La Cour de cassation, dans un litige opposant une filiale de la Poste à un syndicat, a rappelé qu'un employeur ne peut géolocaliser ses salariés pour contrôler leur temps de travail qu'à certaines conditions strictes. Cet arrêt confirme des décisions passées retoquant des entreprises utilisant la géolocalisation pour calculer la durée de travail.

La géolocalisation des salariés soulève régulièrement la question du niveau de contrôle permanent qu'il est acceptable de faire peser sur un employé. Un arrêt récent de la Cour de cassation a confirmé une jurisprudence passée et des recommandations de la CNIL plutôt défavorables au recours à cette technologie pour calculer le temps de travail de salariés. Toutes ces décisions encadrent strictement le recours à la géolocalisation au nom de la protection de leur vie privée et de l'autonomie d'organisation de leur travail, lorsqu'ils en disposent.

En l'occurrence, la Cour de cassation a annulé fin 2018 un arrêt de la cour d’appel de Lyon. Cette dernière avait considéré que le projet de système qui localise et contrôle le temps de travail d'employés de Médiapost était licite car "justifié par la nature de la tâche à accomplir et proportionné au but recherché par l’employeur".

Un boîtier localise les employés toutes les 10 secondes

Le litige opposait cette filiale de la Poste, spécialisée dans la distribution de publicités ciblées dans les boîtes aux lettres, au syndicat Sud PTT qui considérait que ce système de contrôle du temps de travail était illicite. Mediapost travaille sur la géolocalisation de ses distributeurs de publicité ciblées toutes les 10 secondes au moyen d’un boîtier mobile (baptisé Distrio) qu’ils portent lors de leur tournée et qu’ils activent eux-mêmes.

Dans son arrêt du 19 décembre 2018, qui décide que la géolocalisation des salariés de Mediapost n'est pas justifiée, la plus haute juridiction en France rappelle deux conditions autorisant un employeur à géolocaliser ses salariés pour contrôler leur temps de travail effectif. Cette décision reprend l'argumentation du Conseil d'État qui avait déjà retoqué en 2017 une entreprise contestant une décision de la Cnil lui interdisant la géolocalisation pour contrôler la durée du travail.

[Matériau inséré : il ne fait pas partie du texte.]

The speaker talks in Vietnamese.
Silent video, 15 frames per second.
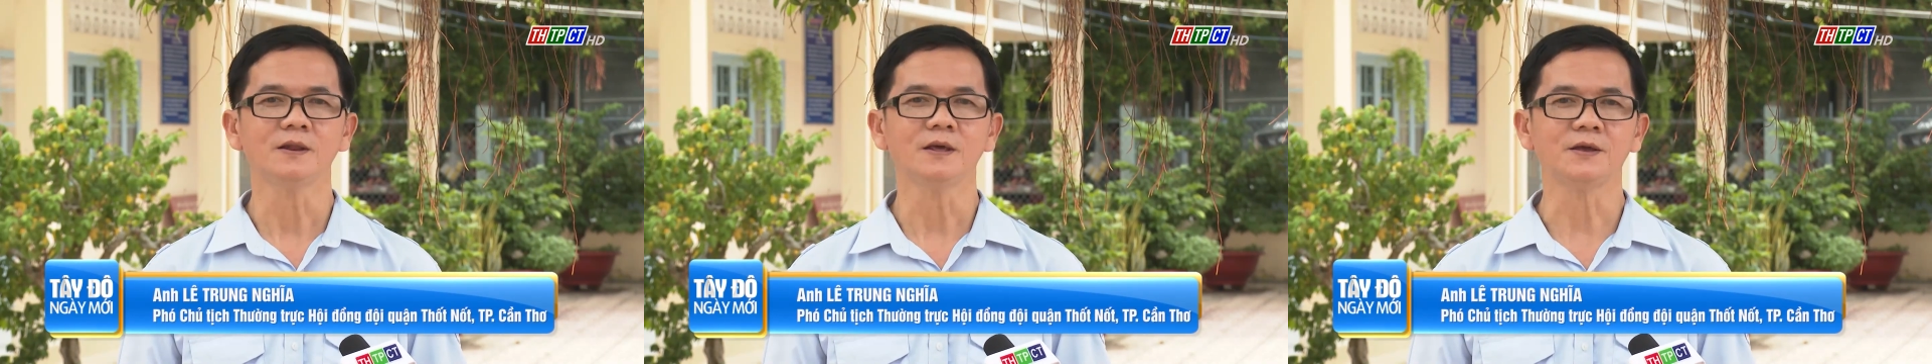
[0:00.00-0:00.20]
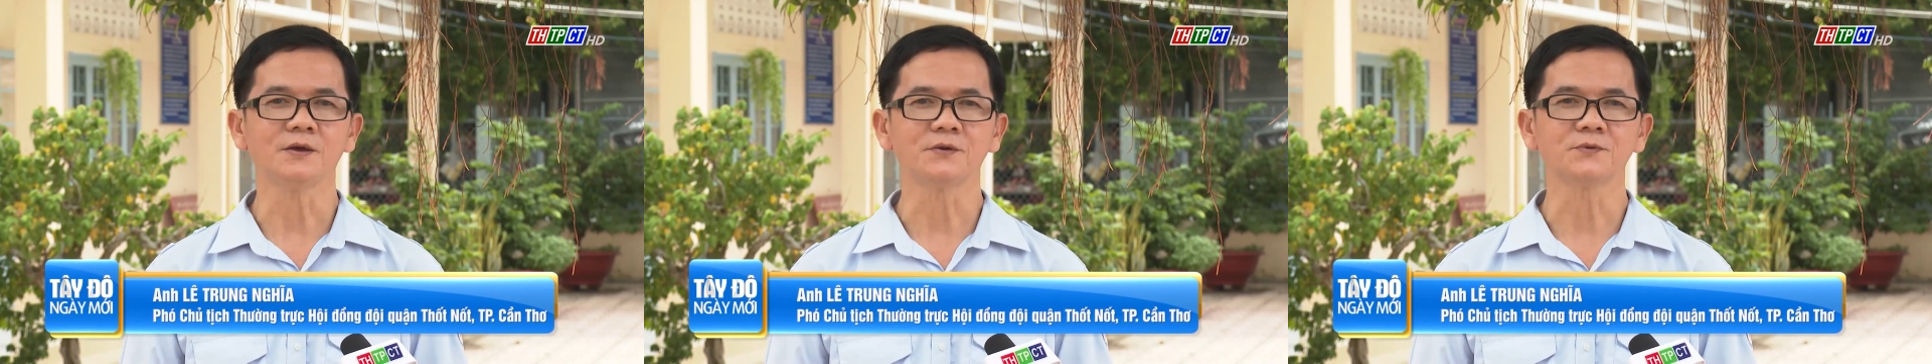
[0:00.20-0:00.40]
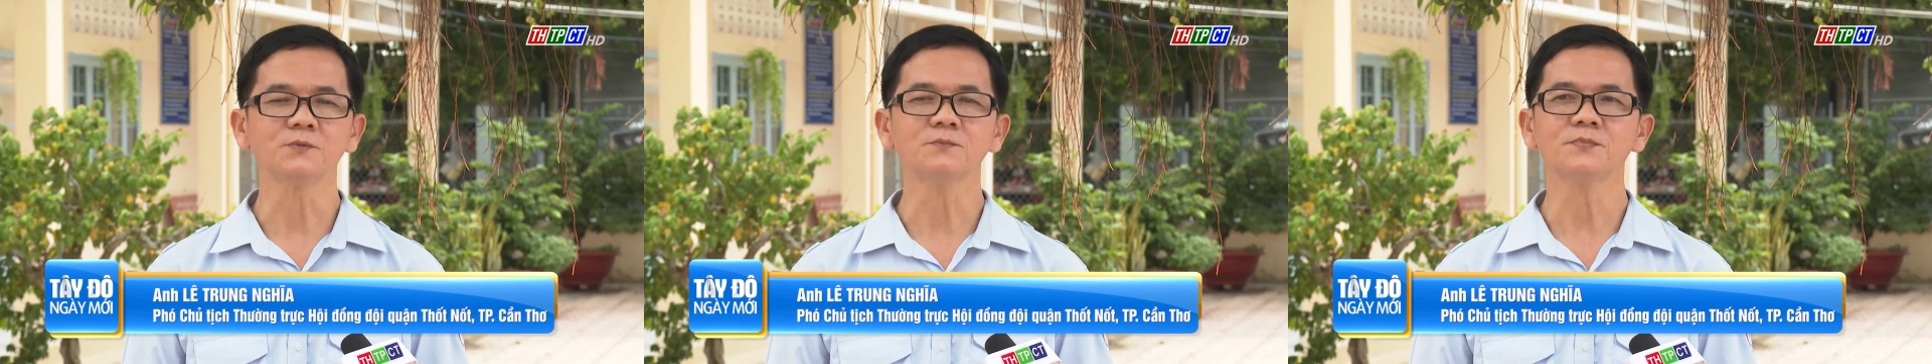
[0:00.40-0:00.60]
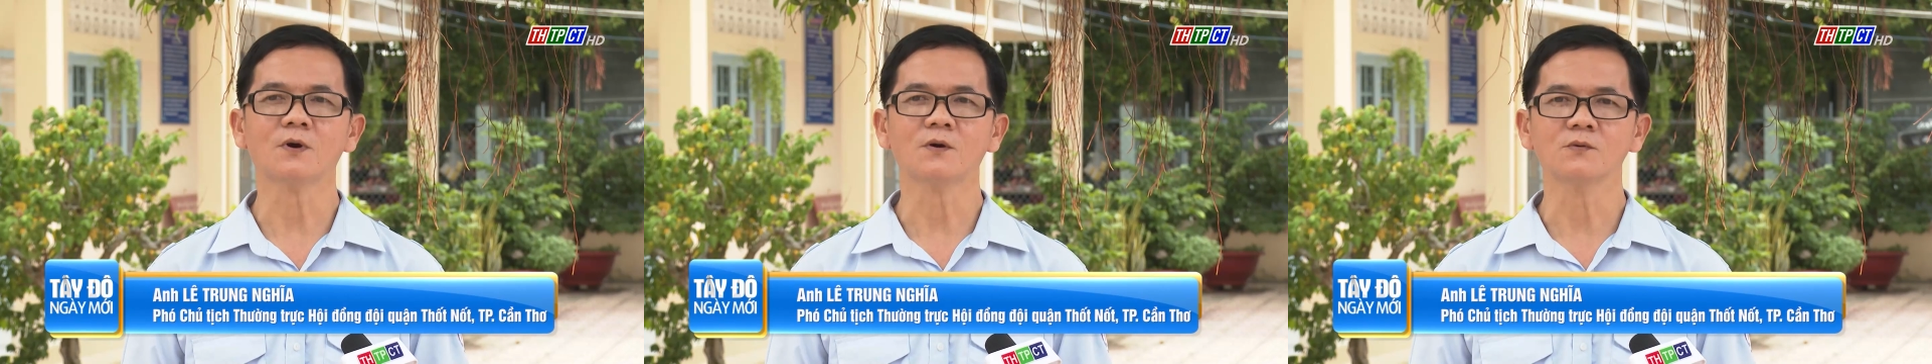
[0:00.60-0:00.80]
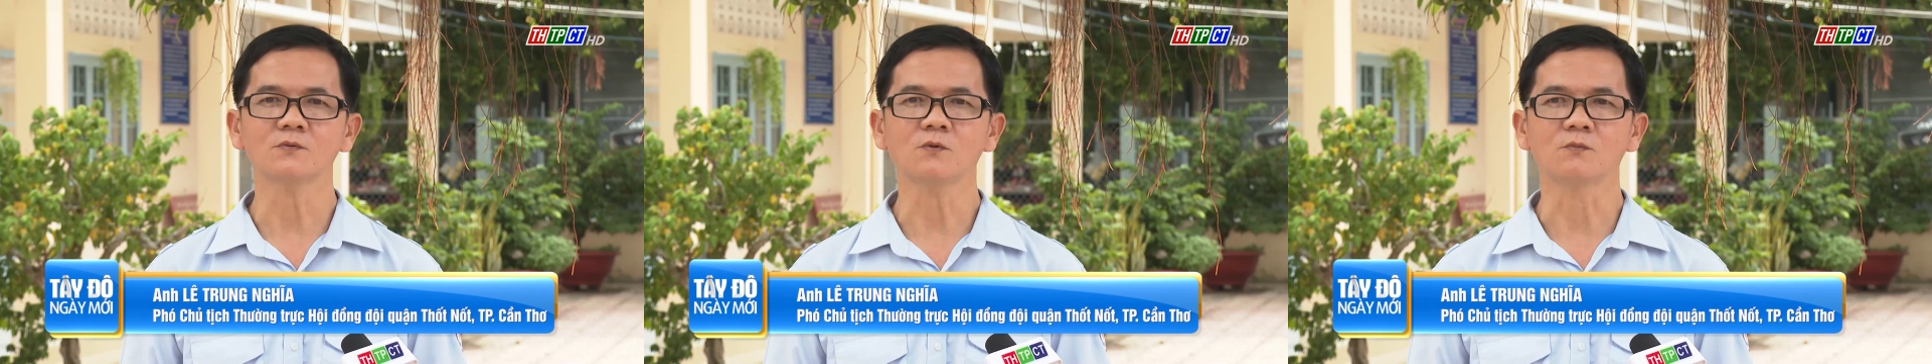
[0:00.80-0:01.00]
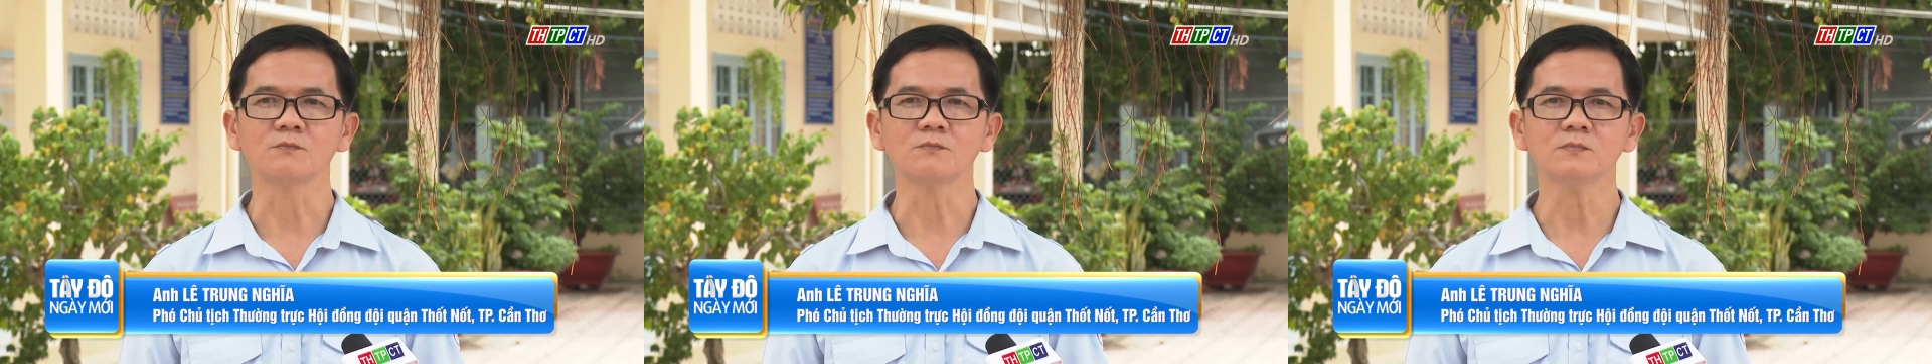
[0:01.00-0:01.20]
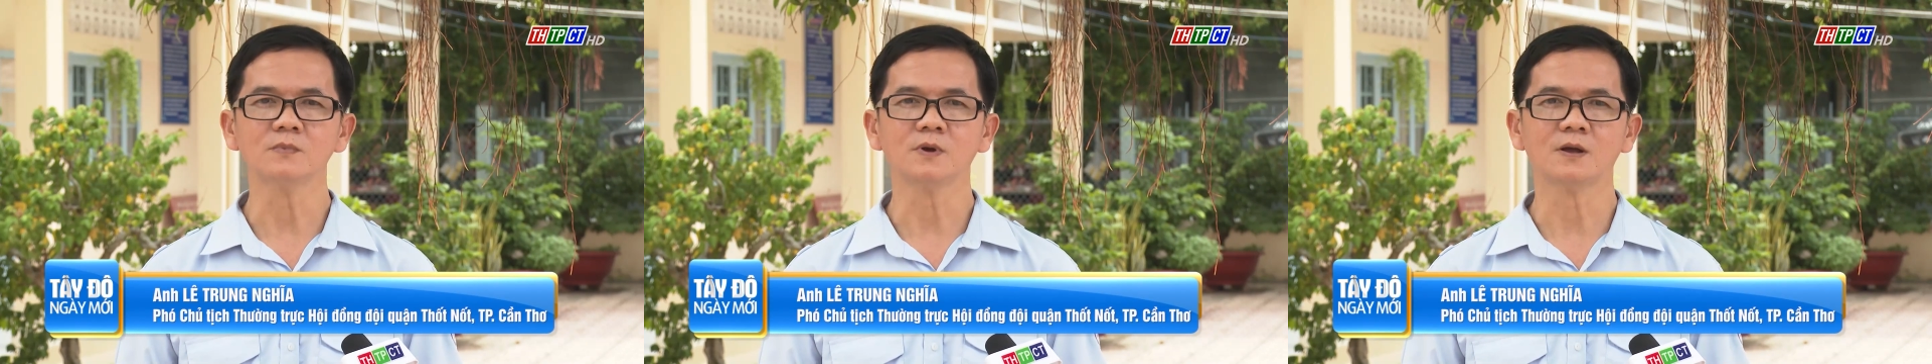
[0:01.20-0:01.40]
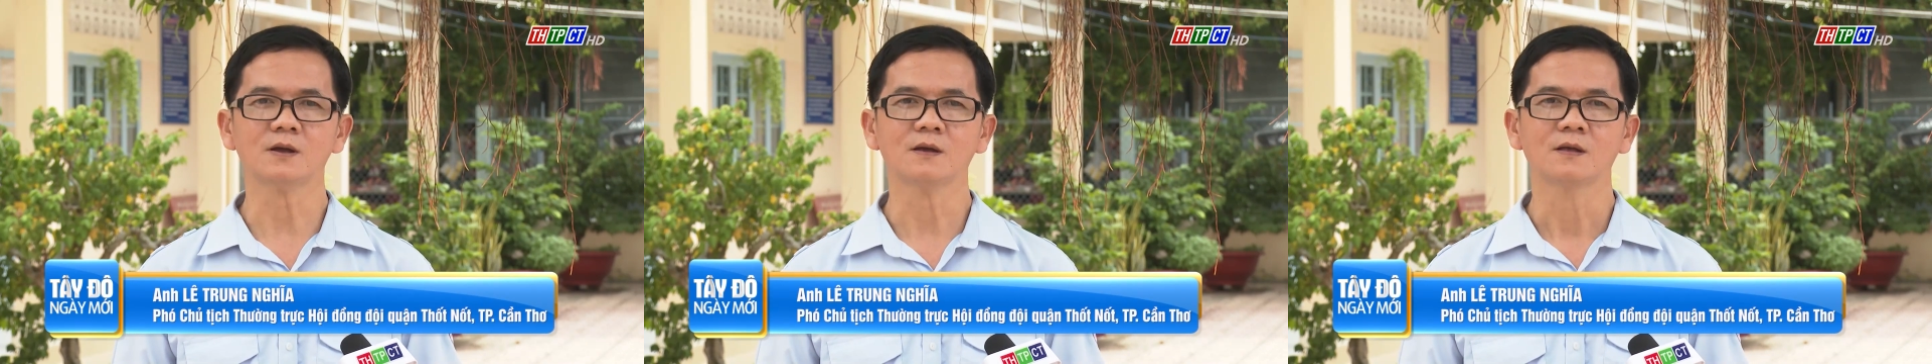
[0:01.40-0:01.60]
thì chúng tôi cũng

D’abord, l’utilisation d’un tel moyen de contrôle de la durée du travail "n’est licite que si ce contrôle ne peut être opéré par un autre moyen, fût-il moins efficace que la géolocalisation". Autrement dit, il n'a pas été prouvé par Mediapost qu'il n'avait pas d'autres moyens techniques de contrôle du temps de travail de ses salariés. Or, il existe des possibilités d’auto-déclaration ou de badge pointeuse mobile comme l’a fait son principal concurrent Adrexo, argumentait le syndicat Sud PTT.

Ensuite, le recours à la géolocalisation ne peut être justifié lorsque le salarié dispose d’une liberté dans l’organisation du travail. Ce qui était le cas des employés distribuant les publicités ciblées dans les boîtes aux lettres dans le cadre de tournées. En 2011, dans un arrêt précédent, la Cour de Cassation avait déjà jugé que l'installation d'une balise de géolocalisation dans le véhicule d'un salarié ayant une liberté dans l'organisation de ses déplacements, en l'occurrence un VRP, n'était pas justifiée. Cette position rejoint celle développée par la Cnil depuis plusieurs années.

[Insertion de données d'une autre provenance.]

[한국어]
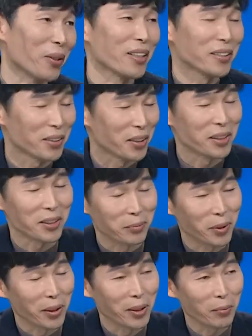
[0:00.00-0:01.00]
하는 것일
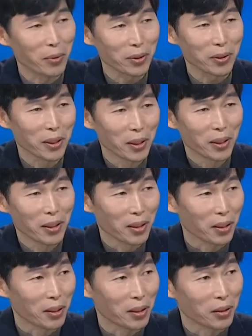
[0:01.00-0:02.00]
겁니다. 왜냐하면
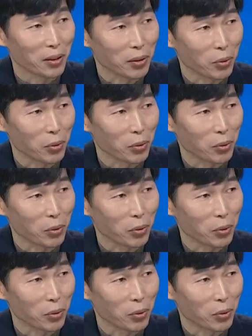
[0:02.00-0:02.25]
어,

la géolocalisation des véhicules de fonction : la cnil veille au grain

Dans des recommandations datant de 2018, la CNIL a rappelé les cas pour lesquels un dispositif de géolocalisation installé dans un véhicule mis à la disposition d’un salarié, ne peut pas être utilisé par un employeur:

-Pour contrôler le respect des limitations de vitesse.

-Dans le véhicule d’un employé disposant d’une liberté dans l’organisation de ses déplacements (par exemple : VRP).

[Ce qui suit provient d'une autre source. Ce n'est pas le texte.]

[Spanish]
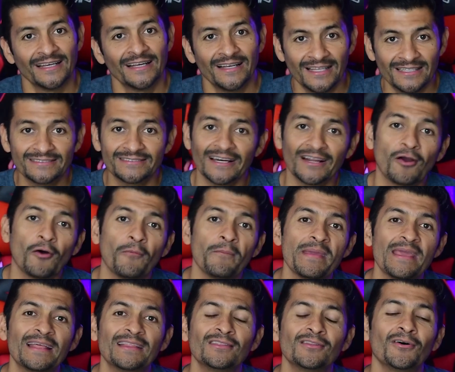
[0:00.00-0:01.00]
Les
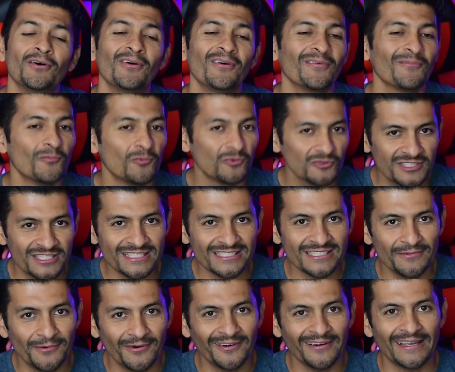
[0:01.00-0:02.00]
recomiendo
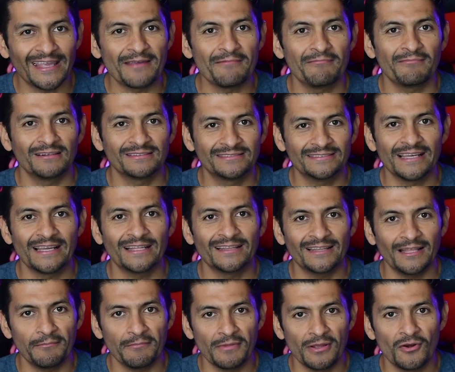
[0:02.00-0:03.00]
muchísimo que investiguen
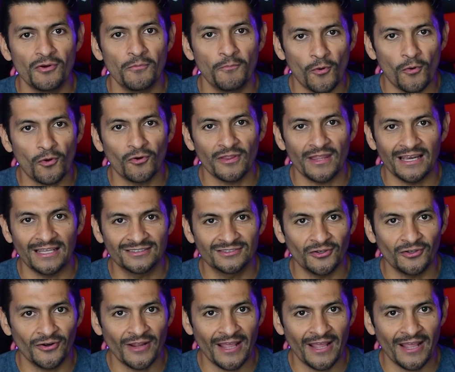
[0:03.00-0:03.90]
también un poco de la historia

-Pour suivre les déplacements des représentants du personnel dans le cadre de leur mandat.

-Pour collecter la localisation en dehors du temps de travail (trajet domicile travail, temps de pause,etc.), y compris pour lutter contre le vol ou vérifier le respect des conditions d’utilisation du véhicule.

-Pour calculer le temps de travail des employés alors qu’un autre dispositif existe déjà.